Collected data entries
--

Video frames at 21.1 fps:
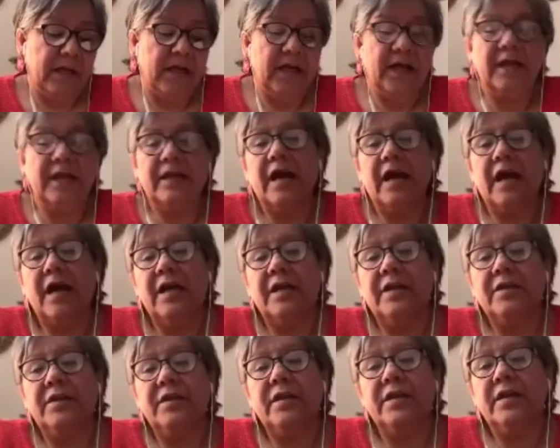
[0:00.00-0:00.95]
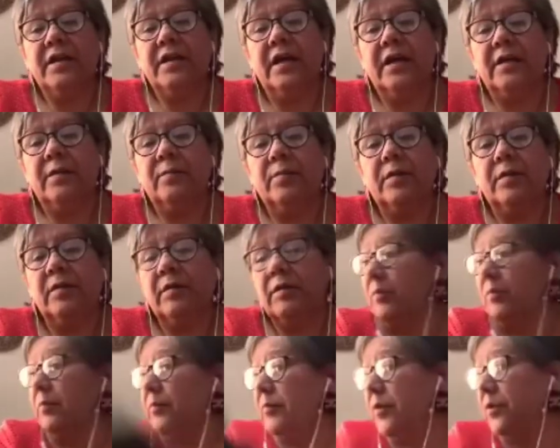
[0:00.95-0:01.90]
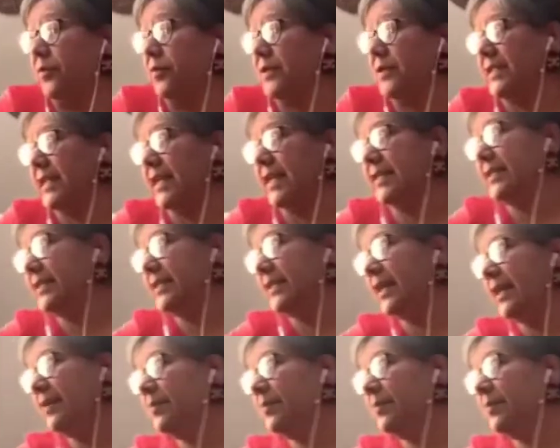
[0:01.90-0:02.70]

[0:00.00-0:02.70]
an undeniable process that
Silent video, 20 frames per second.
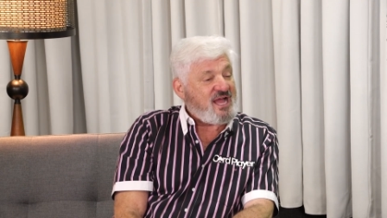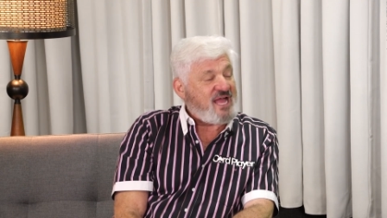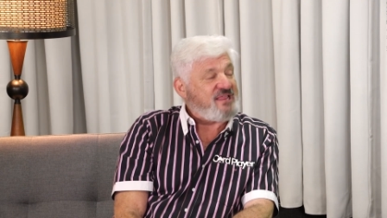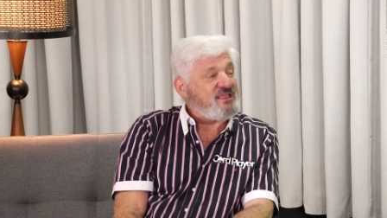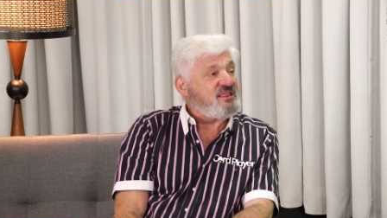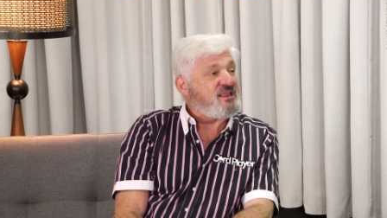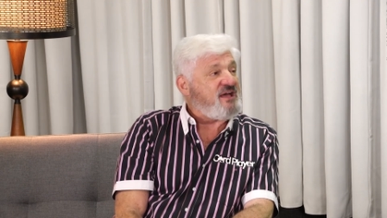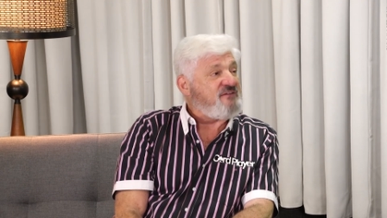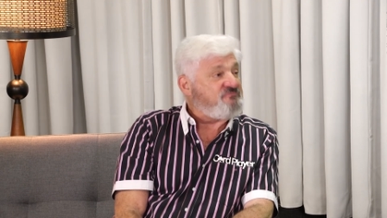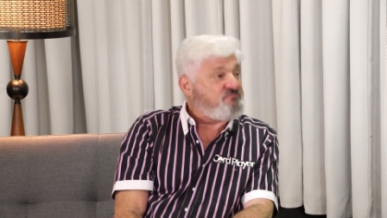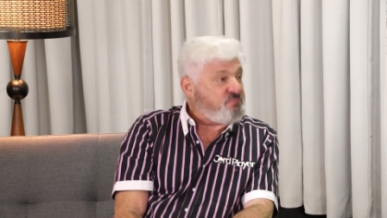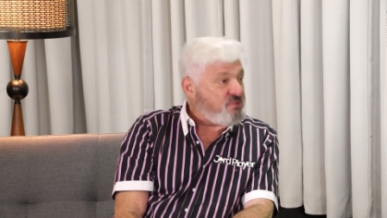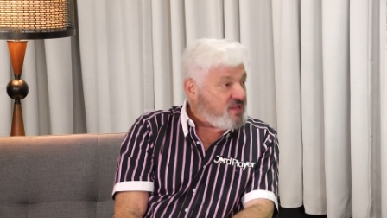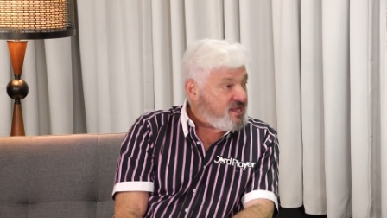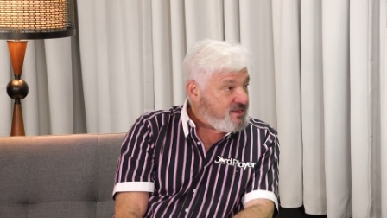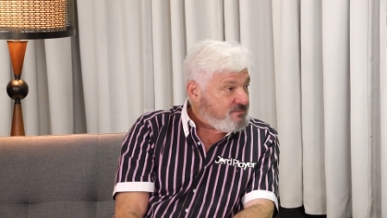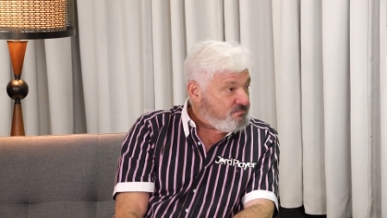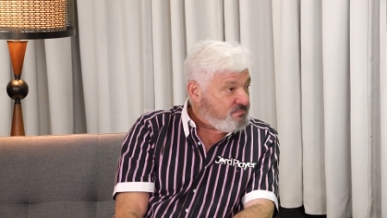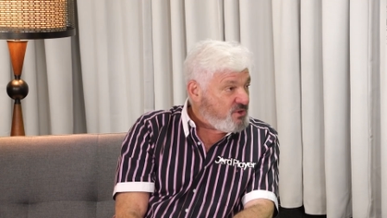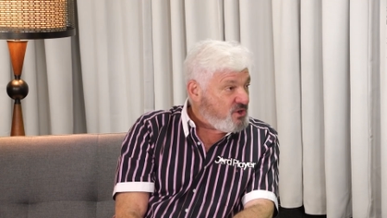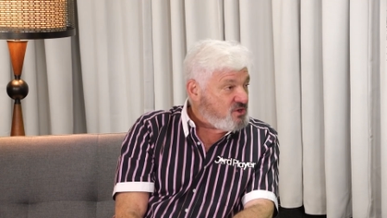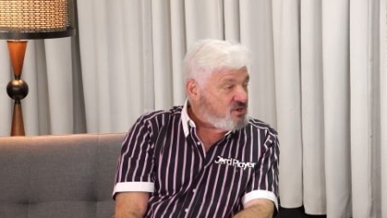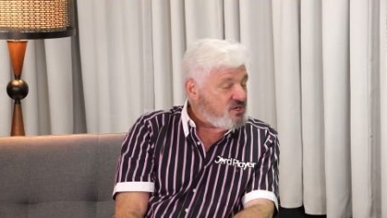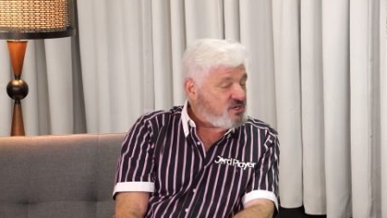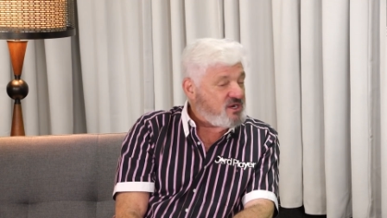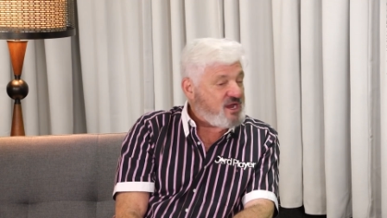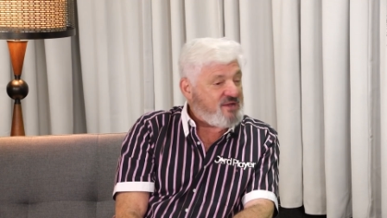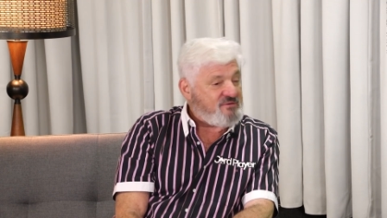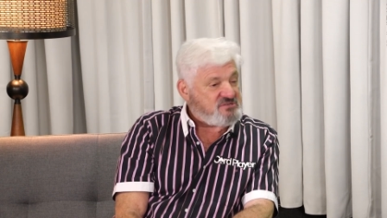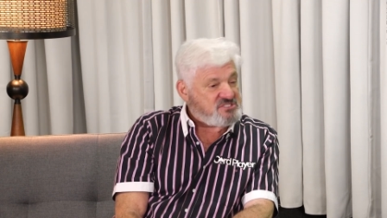loved playing
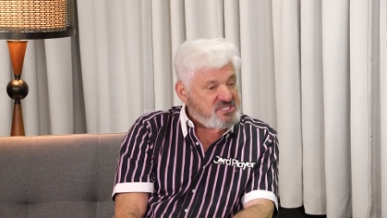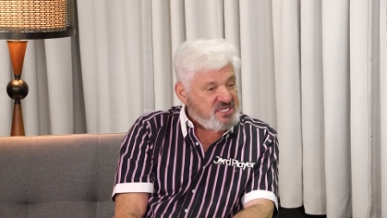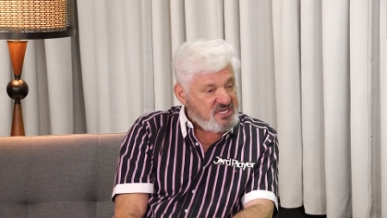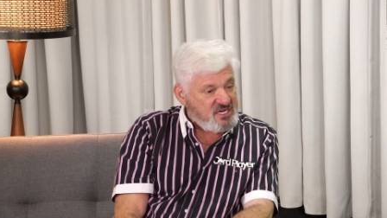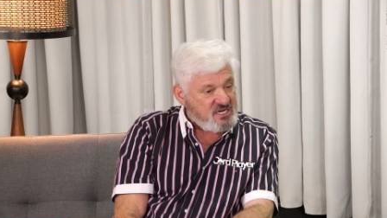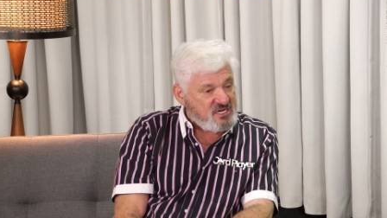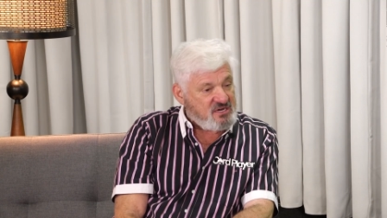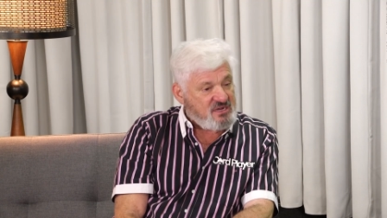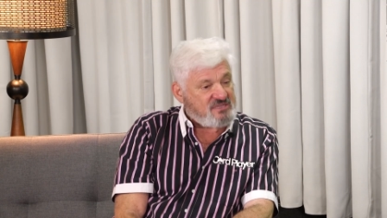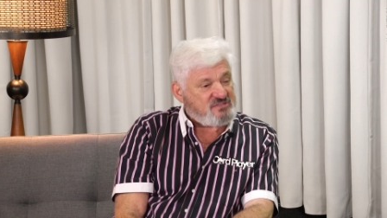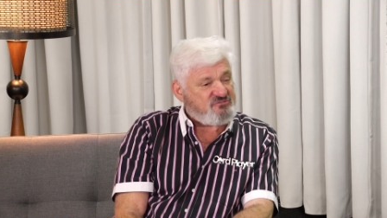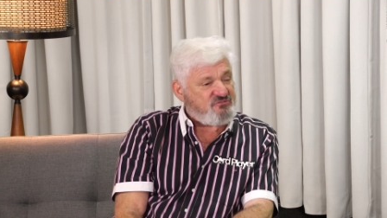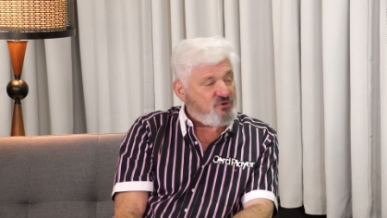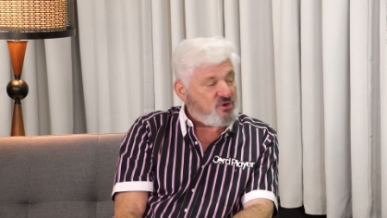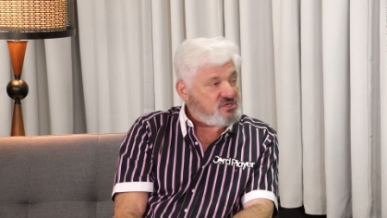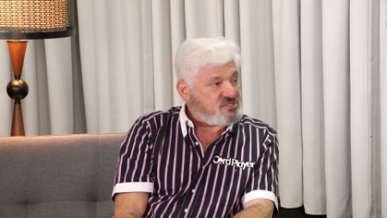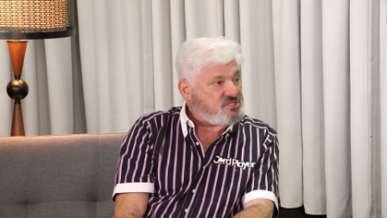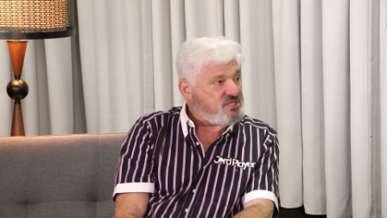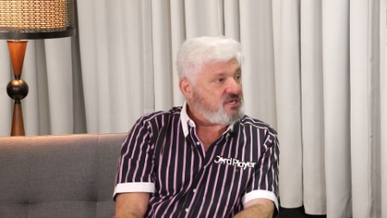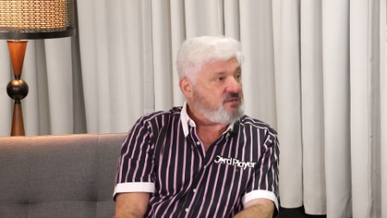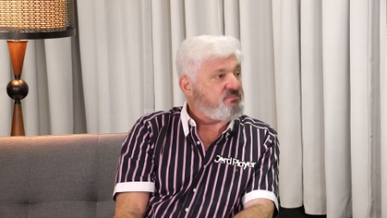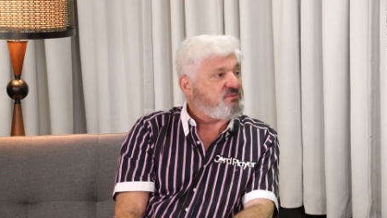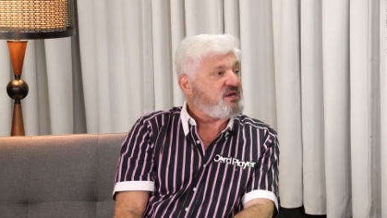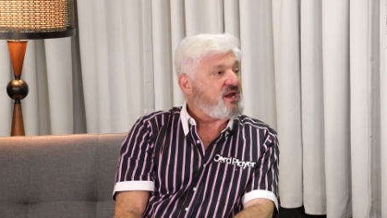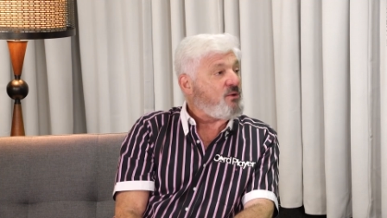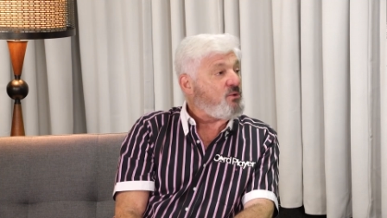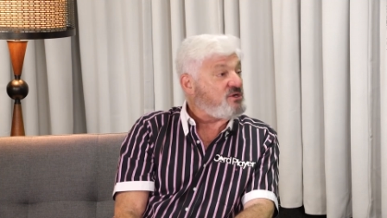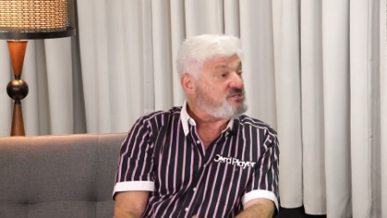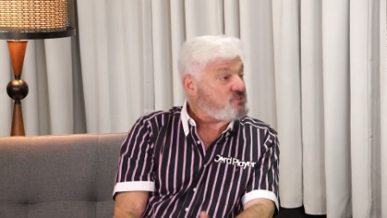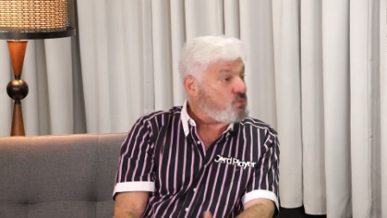poker. I was here, I was fortunate, but
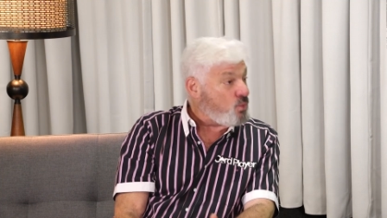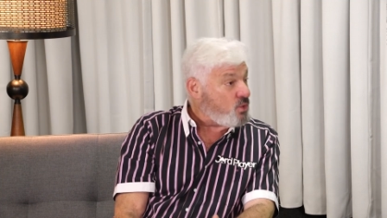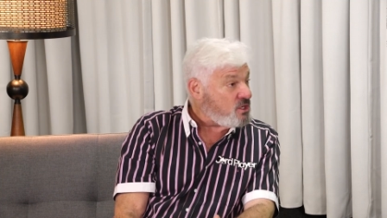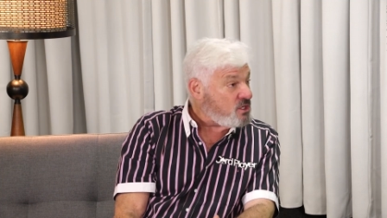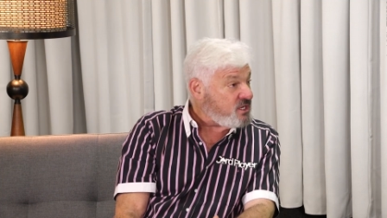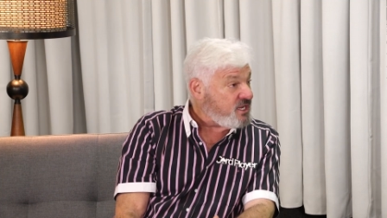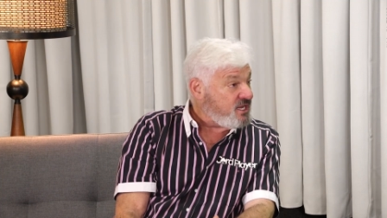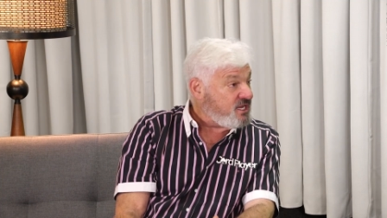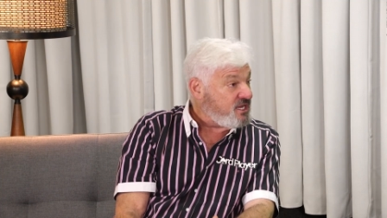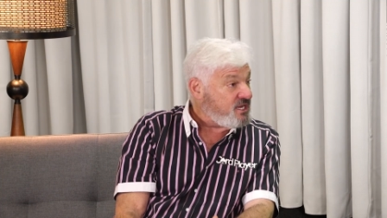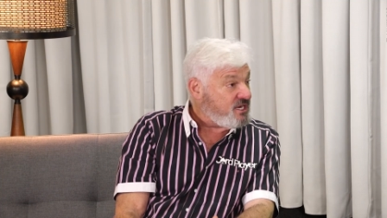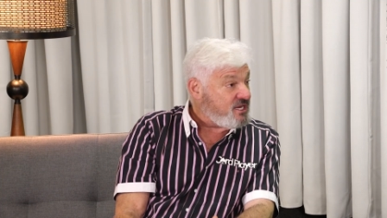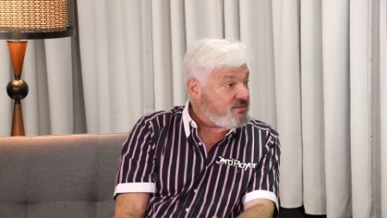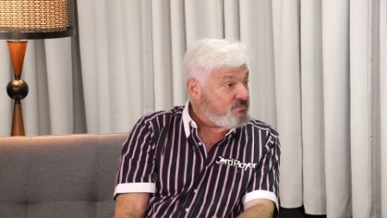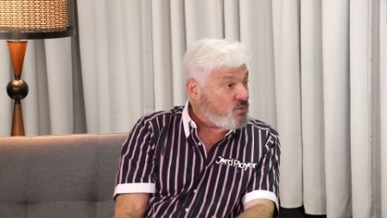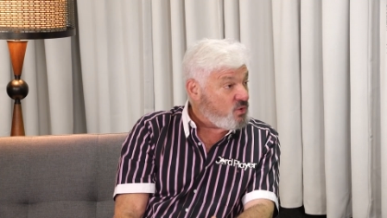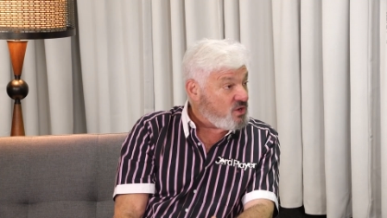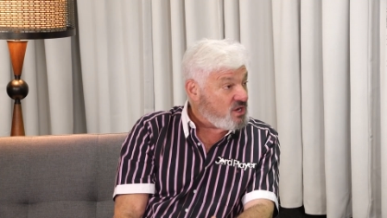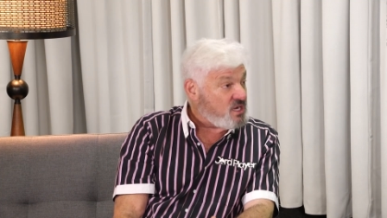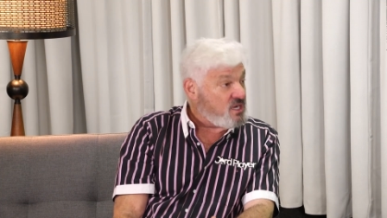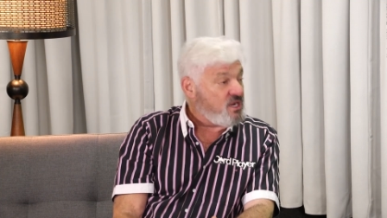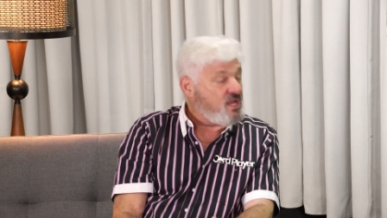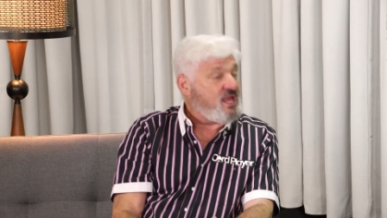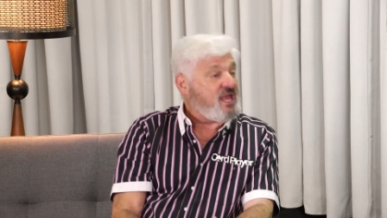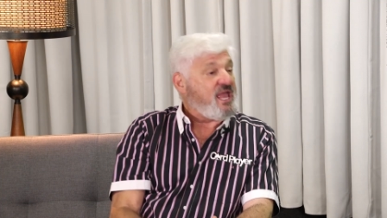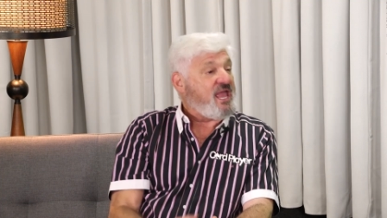I wasn't working anymore.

--

**PROBLEM DESCRIPTION**
The records must be copied with no word altered, and without their pictures.

**RESULT OF THIS EXERCISE**
Video frames at 21.1 fps:
[0:00.00-0:00.95]
[0:00.95-0:01.90]
[0:01.90-0:02.70]

[0:00.00-0:02.70]
an undeniable process that
Silent video, 20 frames per second.
loved playing
poker. I was here, I was fortunate, but
I wasn't working anymore.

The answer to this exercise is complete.